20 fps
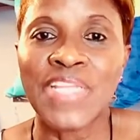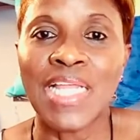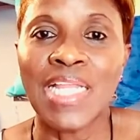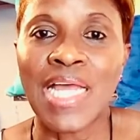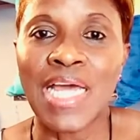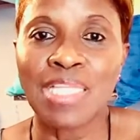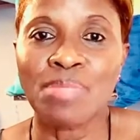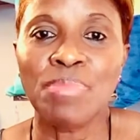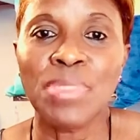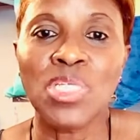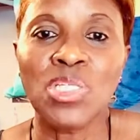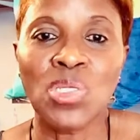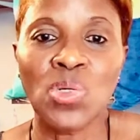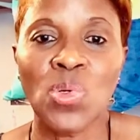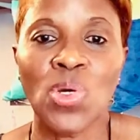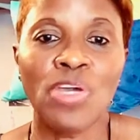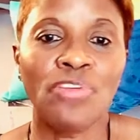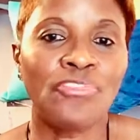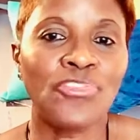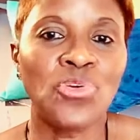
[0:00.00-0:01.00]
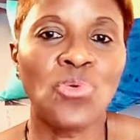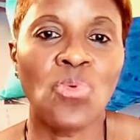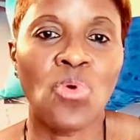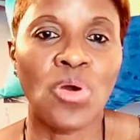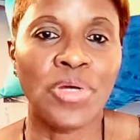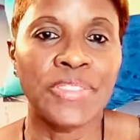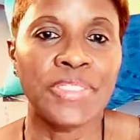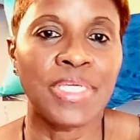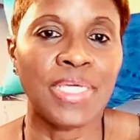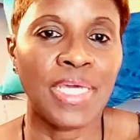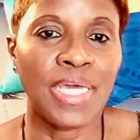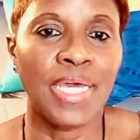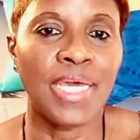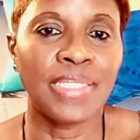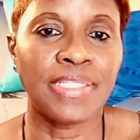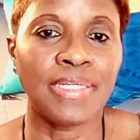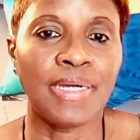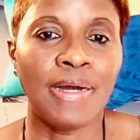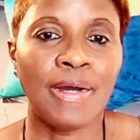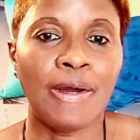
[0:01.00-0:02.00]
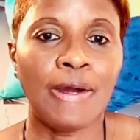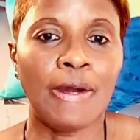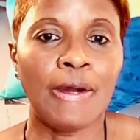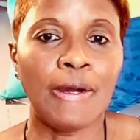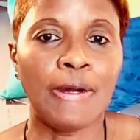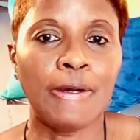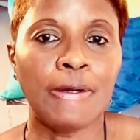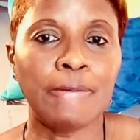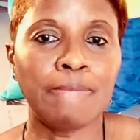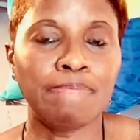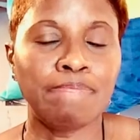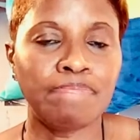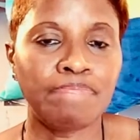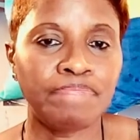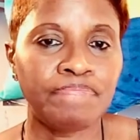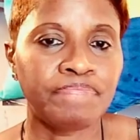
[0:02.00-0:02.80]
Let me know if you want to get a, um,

* * * * *

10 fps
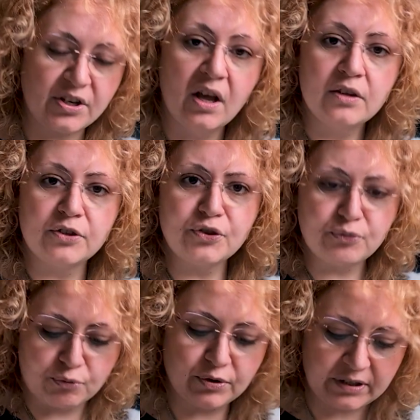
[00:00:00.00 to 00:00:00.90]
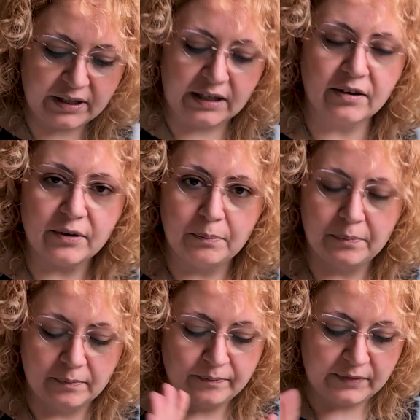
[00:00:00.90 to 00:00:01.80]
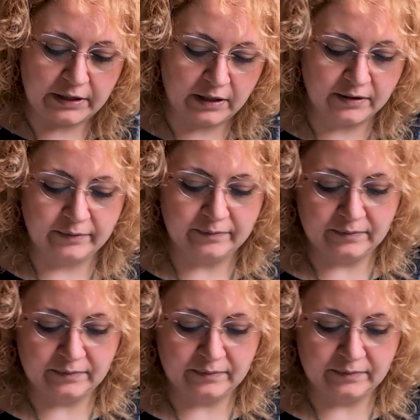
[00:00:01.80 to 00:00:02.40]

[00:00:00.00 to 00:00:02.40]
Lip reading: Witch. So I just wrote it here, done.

* * * * *

Look through the data above and return exactly the lines from the one that contains "[00:00:01.80 to 00:00:02.40]" to the one that contains "Lip reading: Witch.", inclusive, with nothing else.

Output of the exercise:
[00:00:01.80 to 00:00:02.40]

[00:00:00.00 to 00:00:02.40]
Lip reading: Witch. So I just wrote it here, done.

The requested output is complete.